**Aim of the exercise:**
For the material below, the expected output is exactly the lines between the line holding "[00:00:10.96]" and the line holding "[00:00:11.92]", inclusive, with pictures left out.

**Data for analysis:**
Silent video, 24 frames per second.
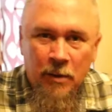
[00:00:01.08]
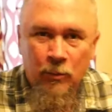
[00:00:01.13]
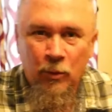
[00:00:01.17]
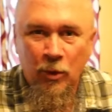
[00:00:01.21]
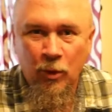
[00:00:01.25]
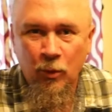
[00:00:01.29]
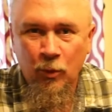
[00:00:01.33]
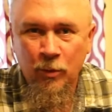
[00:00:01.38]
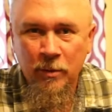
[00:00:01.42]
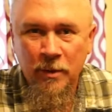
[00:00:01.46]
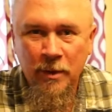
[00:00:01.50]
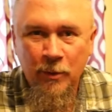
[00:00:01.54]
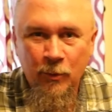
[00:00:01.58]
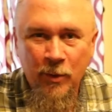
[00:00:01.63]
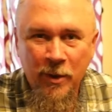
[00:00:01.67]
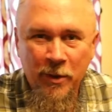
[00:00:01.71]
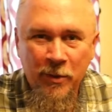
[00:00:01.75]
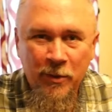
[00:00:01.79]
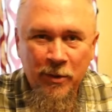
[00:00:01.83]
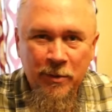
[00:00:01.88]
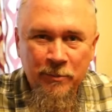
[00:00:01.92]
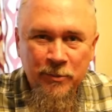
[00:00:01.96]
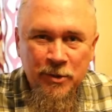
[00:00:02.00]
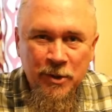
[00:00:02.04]
Well,
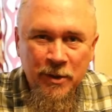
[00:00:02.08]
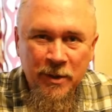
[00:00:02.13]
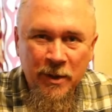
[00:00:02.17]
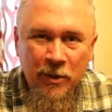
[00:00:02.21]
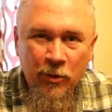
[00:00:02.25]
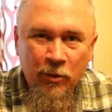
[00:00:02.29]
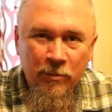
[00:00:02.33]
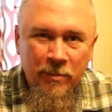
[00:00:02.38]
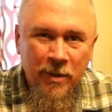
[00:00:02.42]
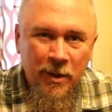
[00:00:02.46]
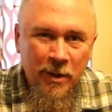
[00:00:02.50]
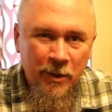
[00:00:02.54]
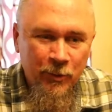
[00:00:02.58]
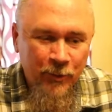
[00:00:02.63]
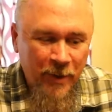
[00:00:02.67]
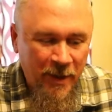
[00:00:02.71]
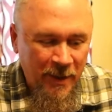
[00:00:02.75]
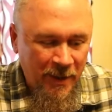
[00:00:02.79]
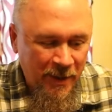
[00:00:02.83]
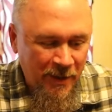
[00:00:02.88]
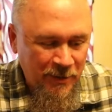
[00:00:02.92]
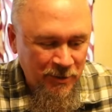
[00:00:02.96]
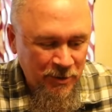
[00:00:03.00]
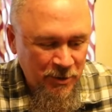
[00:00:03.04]
welcome to the Old Buck
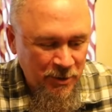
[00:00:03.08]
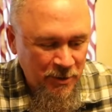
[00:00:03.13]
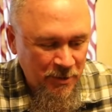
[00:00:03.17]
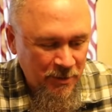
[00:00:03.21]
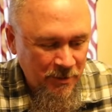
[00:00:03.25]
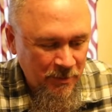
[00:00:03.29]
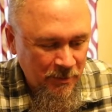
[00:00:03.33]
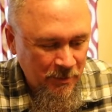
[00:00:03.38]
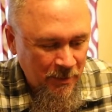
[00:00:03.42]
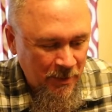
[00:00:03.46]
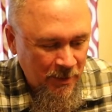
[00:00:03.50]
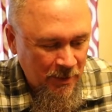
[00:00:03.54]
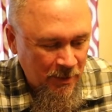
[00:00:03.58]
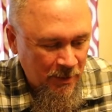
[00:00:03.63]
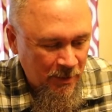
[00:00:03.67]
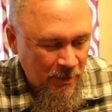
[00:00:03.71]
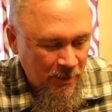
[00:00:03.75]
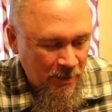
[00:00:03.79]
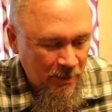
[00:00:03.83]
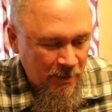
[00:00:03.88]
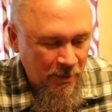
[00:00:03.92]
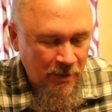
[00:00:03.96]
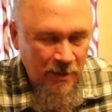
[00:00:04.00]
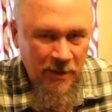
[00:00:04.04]
Ranch.
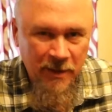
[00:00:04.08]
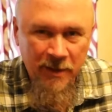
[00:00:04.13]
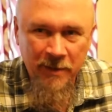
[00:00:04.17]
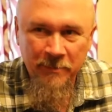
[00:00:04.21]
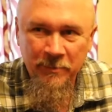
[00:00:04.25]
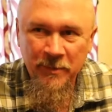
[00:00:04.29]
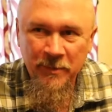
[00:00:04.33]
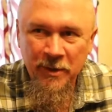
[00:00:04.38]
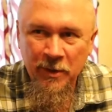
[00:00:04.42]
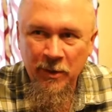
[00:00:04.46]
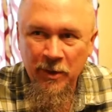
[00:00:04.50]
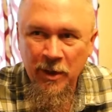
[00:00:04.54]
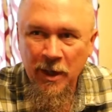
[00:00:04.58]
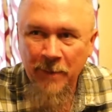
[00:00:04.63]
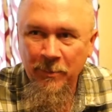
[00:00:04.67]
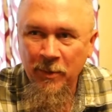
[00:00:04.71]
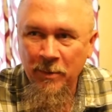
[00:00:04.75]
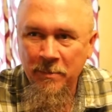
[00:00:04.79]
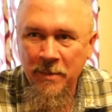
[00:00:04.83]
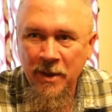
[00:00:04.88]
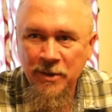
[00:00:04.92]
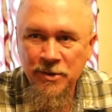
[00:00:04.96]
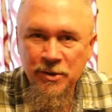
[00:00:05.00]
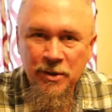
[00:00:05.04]
A couple
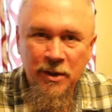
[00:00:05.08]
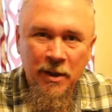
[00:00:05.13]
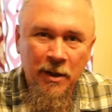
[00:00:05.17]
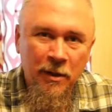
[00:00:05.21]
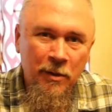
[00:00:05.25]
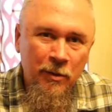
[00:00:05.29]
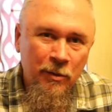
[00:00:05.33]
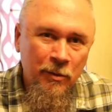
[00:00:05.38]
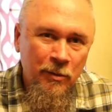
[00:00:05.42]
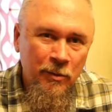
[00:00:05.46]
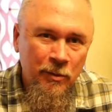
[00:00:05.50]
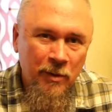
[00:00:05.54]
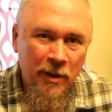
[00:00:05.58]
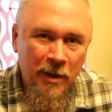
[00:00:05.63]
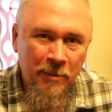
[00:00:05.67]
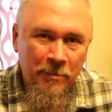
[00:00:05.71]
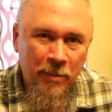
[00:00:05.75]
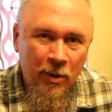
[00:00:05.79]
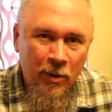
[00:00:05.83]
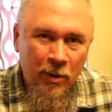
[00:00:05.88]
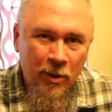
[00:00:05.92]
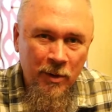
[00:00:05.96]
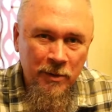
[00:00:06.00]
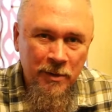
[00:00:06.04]
of months ago, I
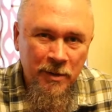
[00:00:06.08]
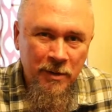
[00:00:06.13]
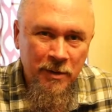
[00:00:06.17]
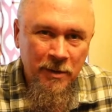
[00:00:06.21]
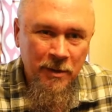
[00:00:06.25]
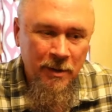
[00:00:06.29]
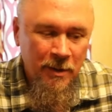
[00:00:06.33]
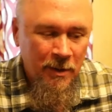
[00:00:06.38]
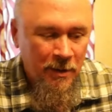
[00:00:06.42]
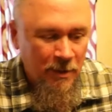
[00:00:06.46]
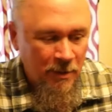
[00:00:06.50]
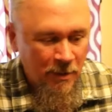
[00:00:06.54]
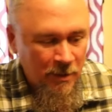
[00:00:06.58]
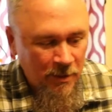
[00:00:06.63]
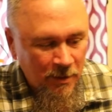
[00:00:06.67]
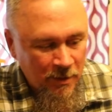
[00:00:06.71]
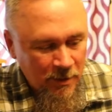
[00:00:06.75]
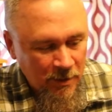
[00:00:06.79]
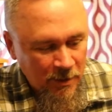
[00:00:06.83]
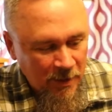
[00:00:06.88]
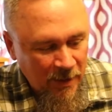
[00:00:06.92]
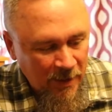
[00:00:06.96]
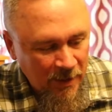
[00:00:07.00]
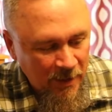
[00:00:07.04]
bought
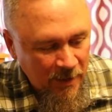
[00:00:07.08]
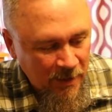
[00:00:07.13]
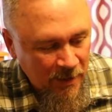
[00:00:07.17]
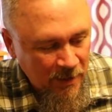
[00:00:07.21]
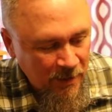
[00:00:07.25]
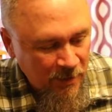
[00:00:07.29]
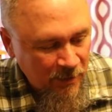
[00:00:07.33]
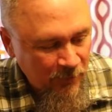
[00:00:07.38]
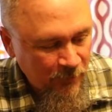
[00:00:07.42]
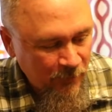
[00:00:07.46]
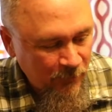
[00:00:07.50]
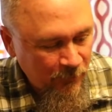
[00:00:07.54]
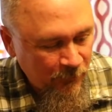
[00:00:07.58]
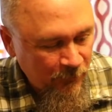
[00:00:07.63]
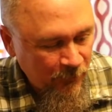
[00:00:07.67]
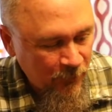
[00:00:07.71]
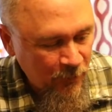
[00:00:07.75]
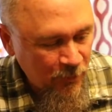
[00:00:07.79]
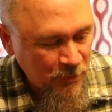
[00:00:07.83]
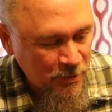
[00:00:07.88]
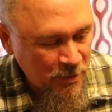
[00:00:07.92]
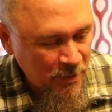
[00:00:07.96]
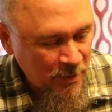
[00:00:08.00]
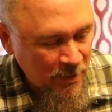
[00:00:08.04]
a
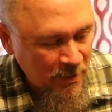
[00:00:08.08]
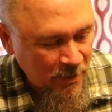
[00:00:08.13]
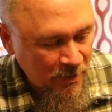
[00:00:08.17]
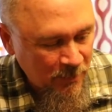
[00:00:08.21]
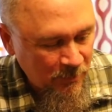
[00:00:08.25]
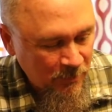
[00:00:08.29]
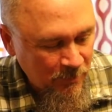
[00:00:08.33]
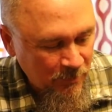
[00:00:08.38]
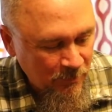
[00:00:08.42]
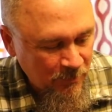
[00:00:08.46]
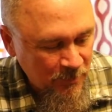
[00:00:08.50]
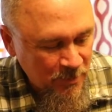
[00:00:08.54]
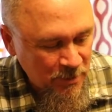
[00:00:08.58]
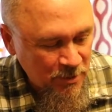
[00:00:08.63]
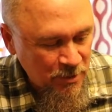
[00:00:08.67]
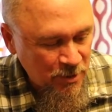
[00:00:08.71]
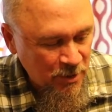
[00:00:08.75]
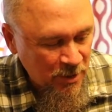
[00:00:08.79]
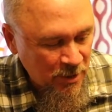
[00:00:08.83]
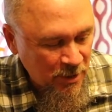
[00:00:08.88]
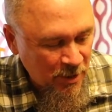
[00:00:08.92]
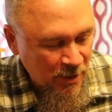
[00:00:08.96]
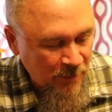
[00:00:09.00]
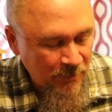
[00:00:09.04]
Fuji
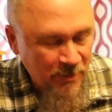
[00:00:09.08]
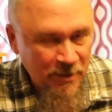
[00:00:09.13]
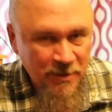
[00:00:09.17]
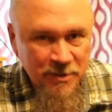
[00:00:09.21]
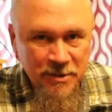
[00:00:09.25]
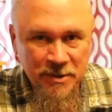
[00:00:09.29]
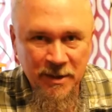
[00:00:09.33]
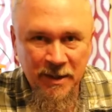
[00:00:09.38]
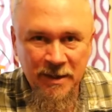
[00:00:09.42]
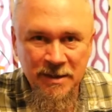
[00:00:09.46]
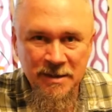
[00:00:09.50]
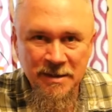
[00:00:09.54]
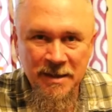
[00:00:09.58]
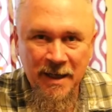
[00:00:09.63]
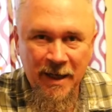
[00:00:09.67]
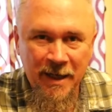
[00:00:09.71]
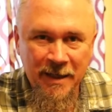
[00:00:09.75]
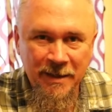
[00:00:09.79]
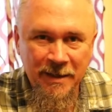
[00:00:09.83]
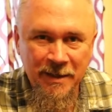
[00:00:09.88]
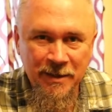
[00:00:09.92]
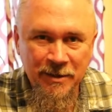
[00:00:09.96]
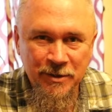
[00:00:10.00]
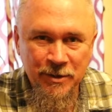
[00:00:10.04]

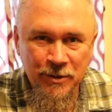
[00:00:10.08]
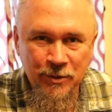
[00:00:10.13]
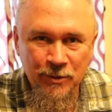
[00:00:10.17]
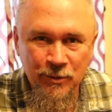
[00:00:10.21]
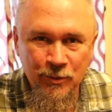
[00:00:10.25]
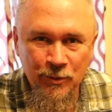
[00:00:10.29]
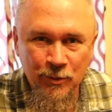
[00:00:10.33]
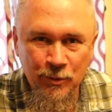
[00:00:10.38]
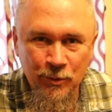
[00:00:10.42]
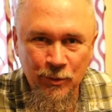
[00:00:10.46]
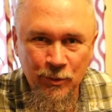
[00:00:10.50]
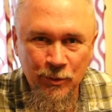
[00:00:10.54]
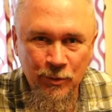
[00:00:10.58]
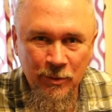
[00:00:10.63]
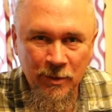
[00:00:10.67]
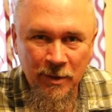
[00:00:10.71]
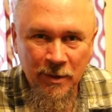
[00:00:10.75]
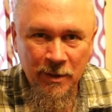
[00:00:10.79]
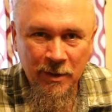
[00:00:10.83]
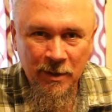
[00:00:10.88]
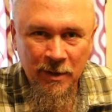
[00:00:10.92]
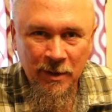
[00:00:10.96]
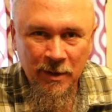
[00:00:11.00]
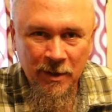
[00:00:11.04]
GW690ii
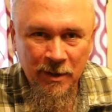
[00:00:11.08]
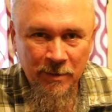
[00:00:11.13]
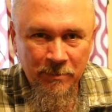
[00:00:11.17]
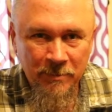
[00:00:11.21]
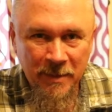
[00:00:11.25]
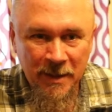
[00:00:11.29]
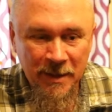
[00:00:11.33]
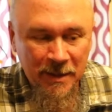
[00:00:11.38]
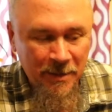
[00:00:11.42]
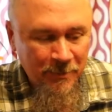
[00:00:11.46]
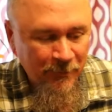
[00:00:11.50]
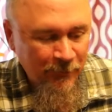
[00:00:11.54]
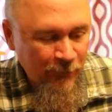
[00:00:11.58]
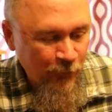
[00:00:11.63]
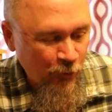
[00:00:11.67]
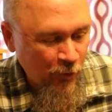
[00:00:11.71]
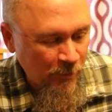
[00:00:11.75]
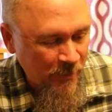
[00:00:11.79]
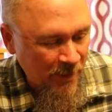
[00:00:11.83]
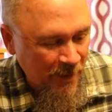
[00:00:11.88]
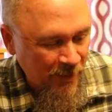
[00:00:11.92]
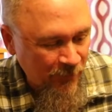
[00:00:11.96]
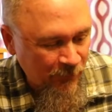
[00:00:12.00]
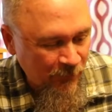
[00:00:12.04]
medium
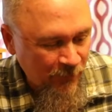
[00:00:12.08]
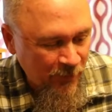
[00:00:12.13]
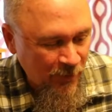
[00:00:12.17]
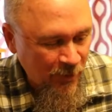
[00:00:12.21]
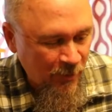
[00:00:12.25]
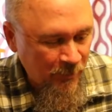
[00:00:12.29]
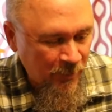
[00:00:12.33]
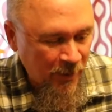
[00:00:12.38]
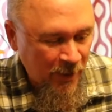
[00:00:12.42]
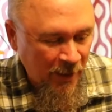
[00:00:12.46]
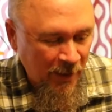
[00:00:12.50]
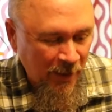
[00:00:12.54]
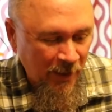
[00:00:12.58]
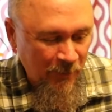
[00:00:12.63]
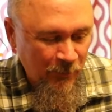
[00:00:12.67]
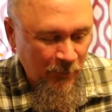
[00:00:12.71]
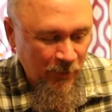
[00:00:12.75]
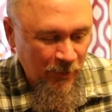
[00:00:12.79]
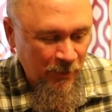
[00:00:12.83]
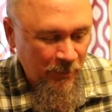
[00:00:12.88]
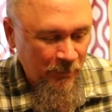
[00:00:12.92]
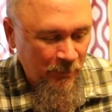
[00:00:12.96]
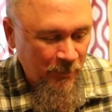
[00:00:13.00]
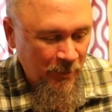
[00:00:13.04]
format film
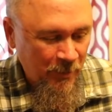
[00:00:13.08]
camera.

**Answer section:**
[00:00:10.96]
[00:00:11.00]
[00:00:11.04]
GW690ii
[00:00:11.08]
[00:00:11.13]
[00:00:11.17]
[00:00:11.21]
[00:00:11.25]
[00:00:11.29]
[00:00:11.33]
[00:00:11.38]
[00:00:11.42]
[00:00:11.46]
[00:00:11.50]
[00:00:11.54]
[00:00:11.58]
[00:00:11.63]
[00:00:11.67]
[00:00:11.71]
[00:00:11.75]
[00:00:11.79]
[00:00:11.83]
[00:00:11.88]
[00:00:11.92]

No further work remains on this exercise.